**Required work**
Copy all the records exactly, but keep the pictures out of your version.

*** Excerpted records ***

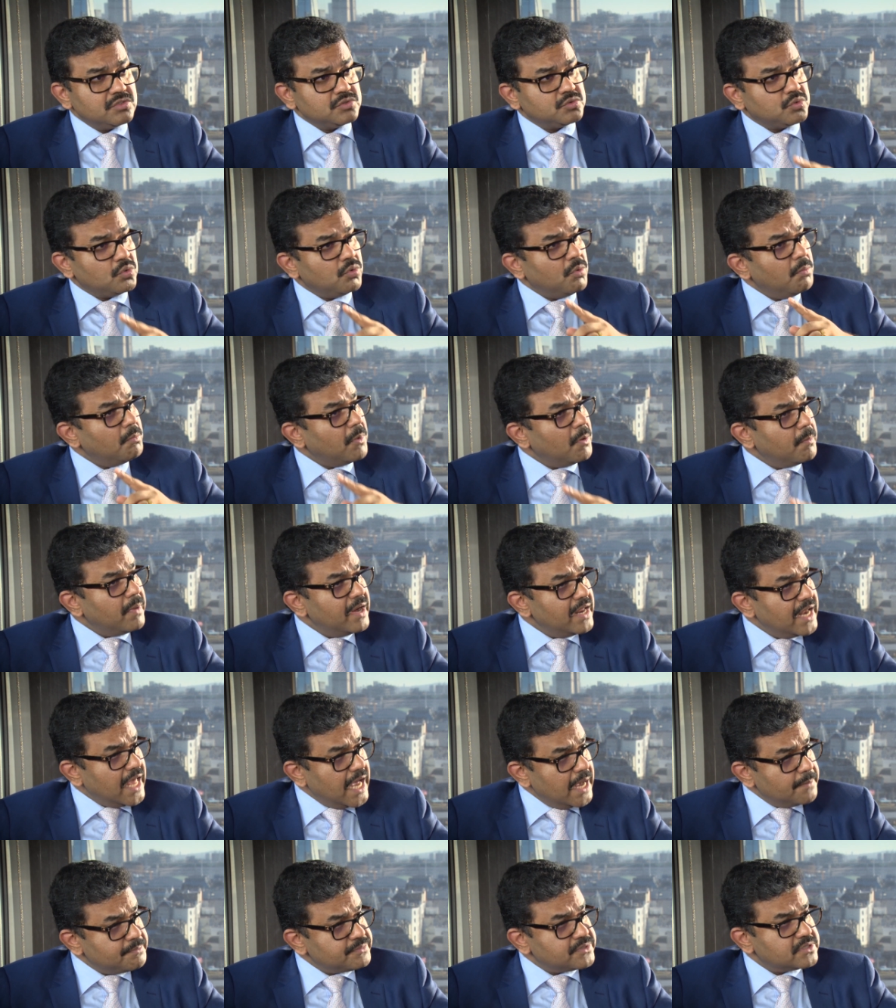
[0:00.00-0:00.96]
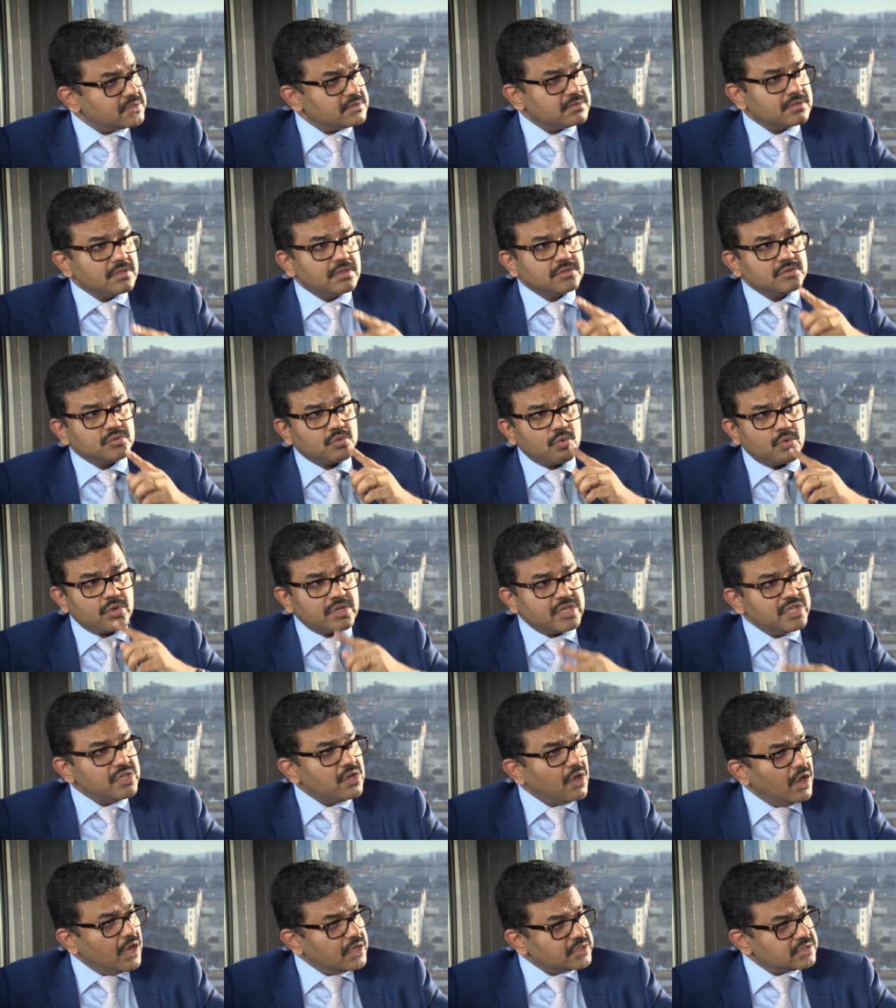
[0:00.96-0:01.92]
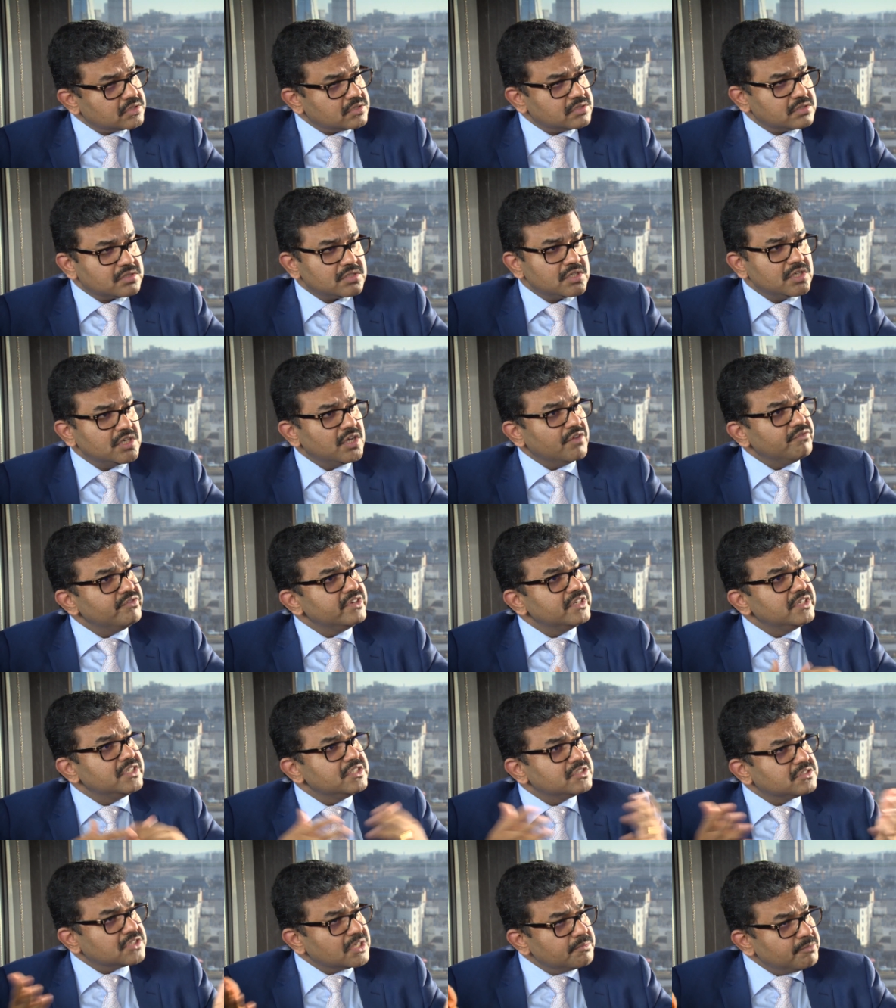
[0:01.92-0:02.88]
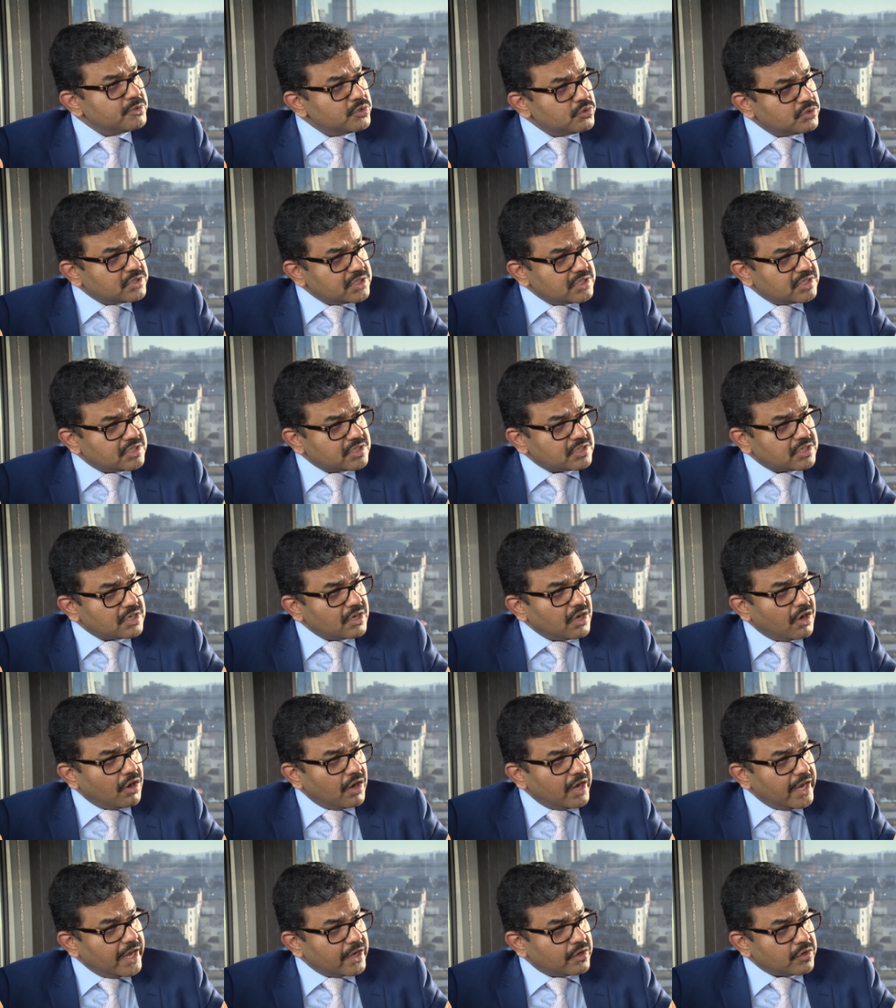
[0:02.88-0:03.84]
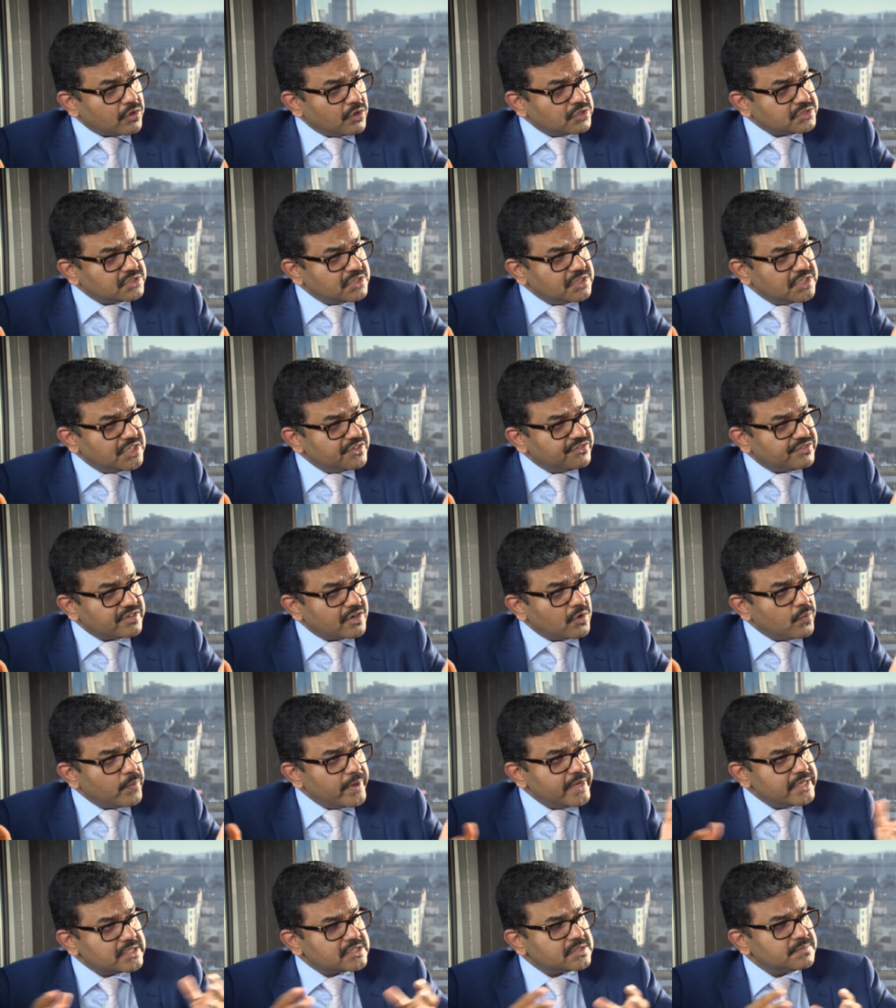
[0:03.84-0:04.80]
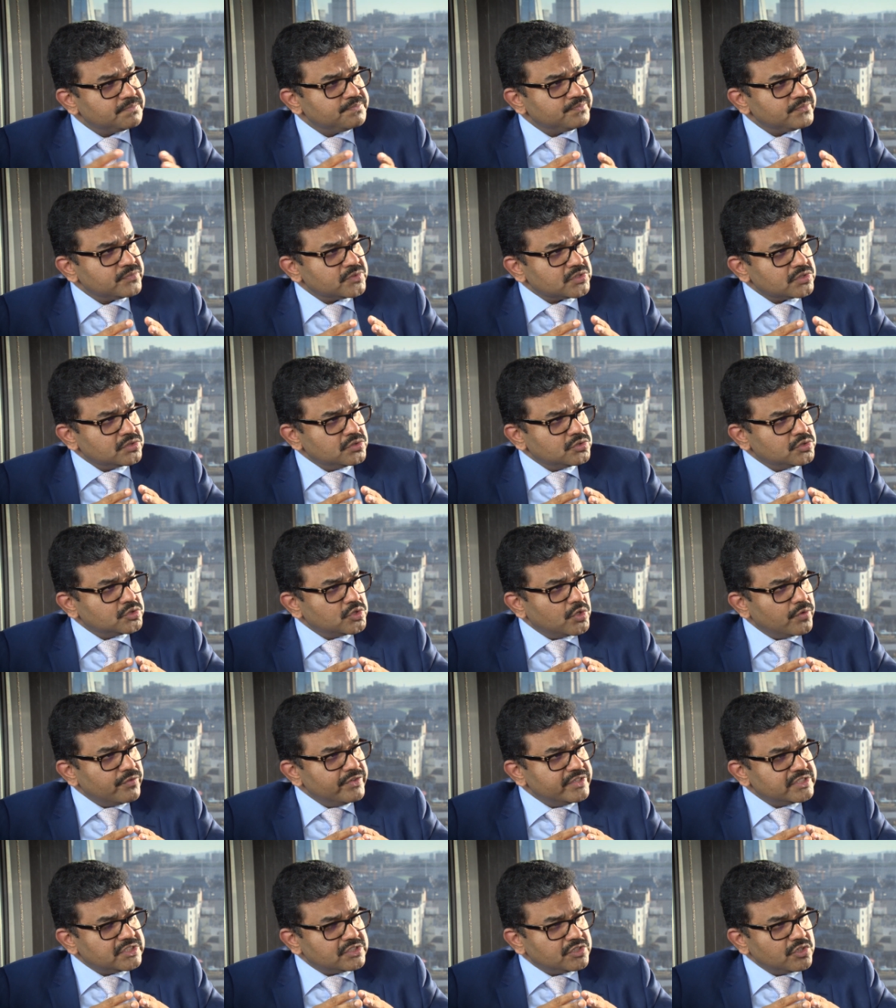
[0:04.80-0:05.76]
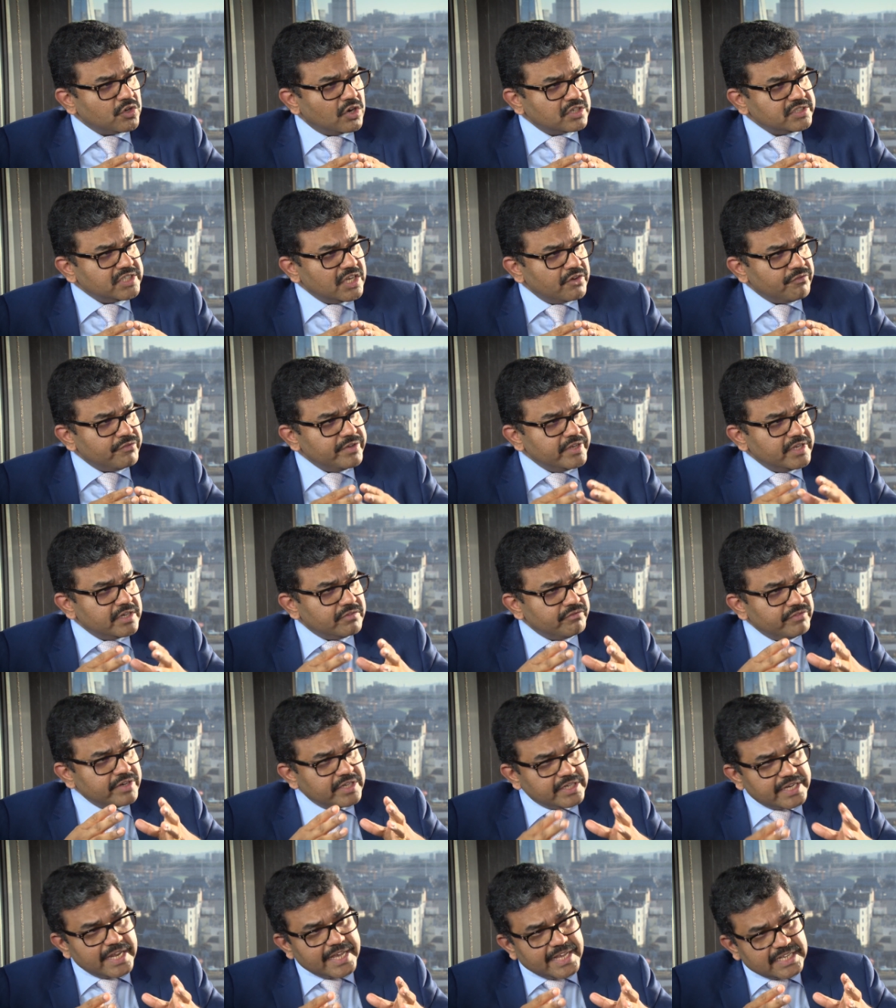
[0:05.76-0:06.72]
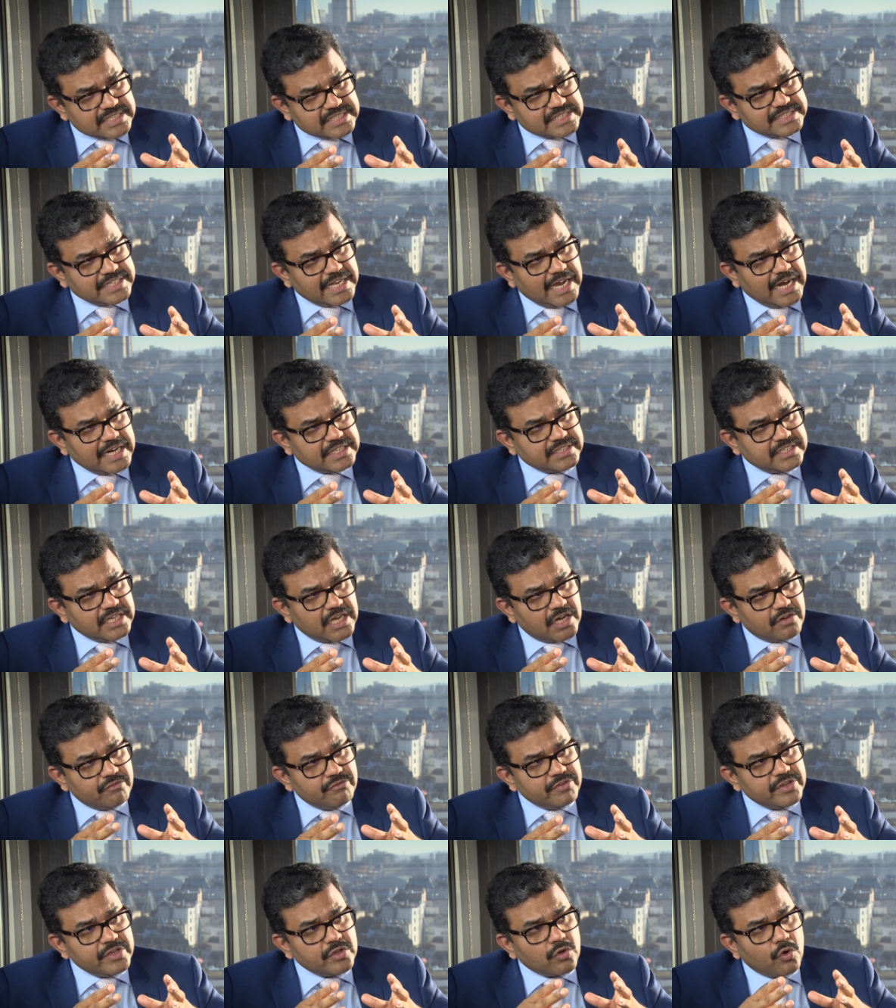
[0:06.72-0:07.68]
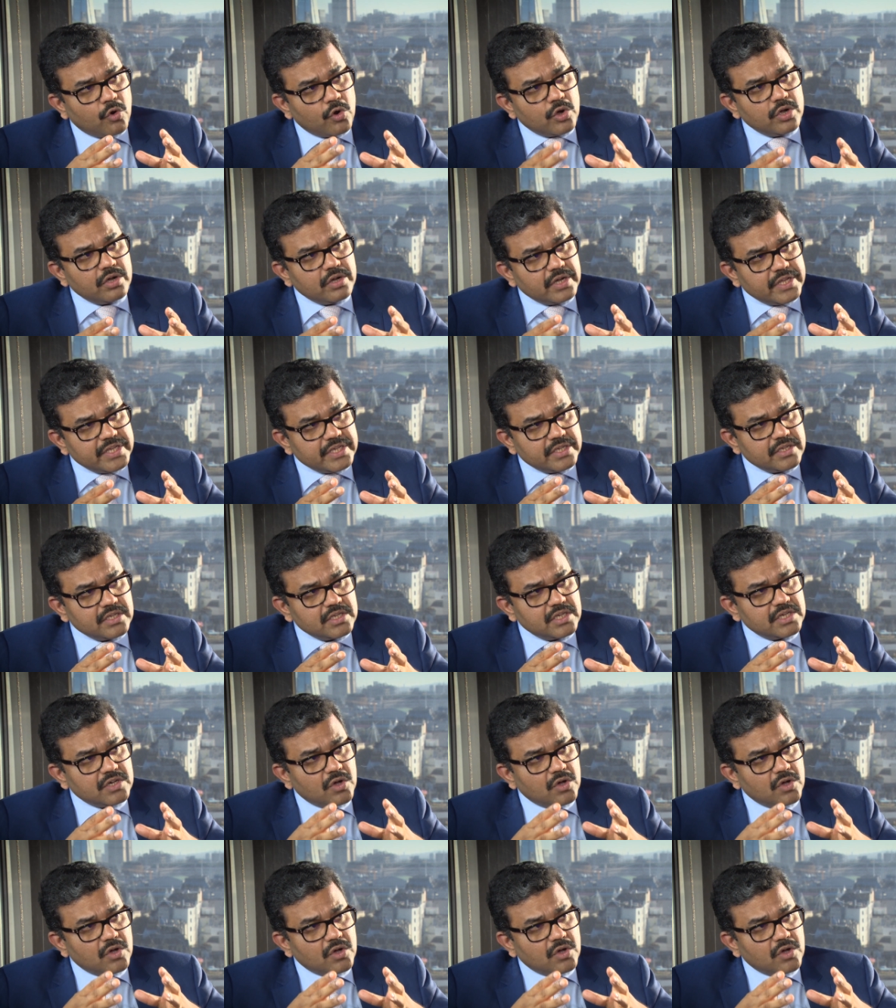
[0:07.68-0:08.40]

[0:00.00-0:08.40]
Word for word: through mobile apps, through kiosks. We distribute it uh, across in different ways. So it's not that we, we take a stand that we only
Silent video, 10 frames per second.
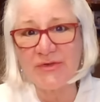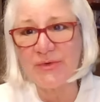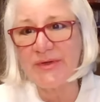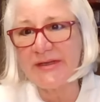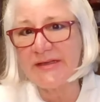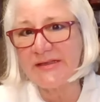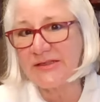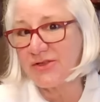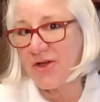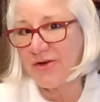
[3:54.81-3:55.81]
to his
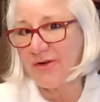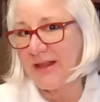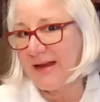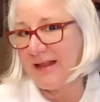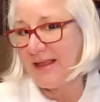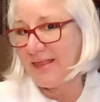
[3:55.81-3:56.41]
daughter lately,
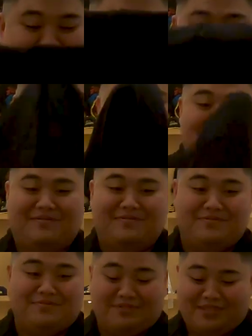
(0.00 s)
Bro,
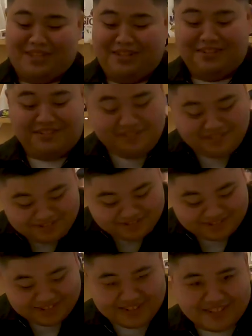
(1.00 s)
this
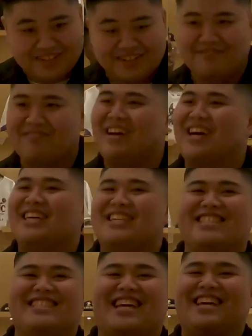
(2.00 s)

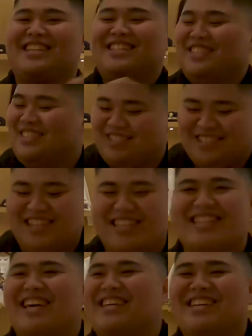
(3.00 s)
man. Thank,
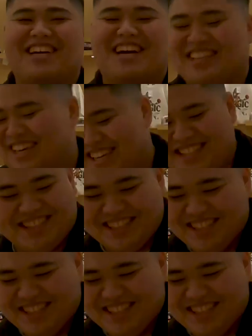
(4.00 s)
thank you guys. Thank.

***

**Result of this task**
[0:00.00-0:00.96]
[0:00.96-0:01.92]
[0:01.92-0:02.88]
[0:02.88-0:03.84]
[0:03.84-0:04.80]
[0:04.80-0:05.76]
[0:05.76-0:06.72]
[0:06.72-0:07.68]
[0:07.68-0:08.40]

[0:00.00-0:08.40]
Word for word: through mobile apps, through kiosks. We distribute it uh, across in different ways. So it's not that we, we take a stand that we only
Silent video, 10 frames per second.
[3:54.81-3:55.81]
to his
[3:55.81-3:56.41]
daughter lately,
(0.00 s)
Bro,
(1.00 s)
this
(2.00 s)

(3.00 s)
man. Thank,
(4.00 s)
thank you guys. Thank.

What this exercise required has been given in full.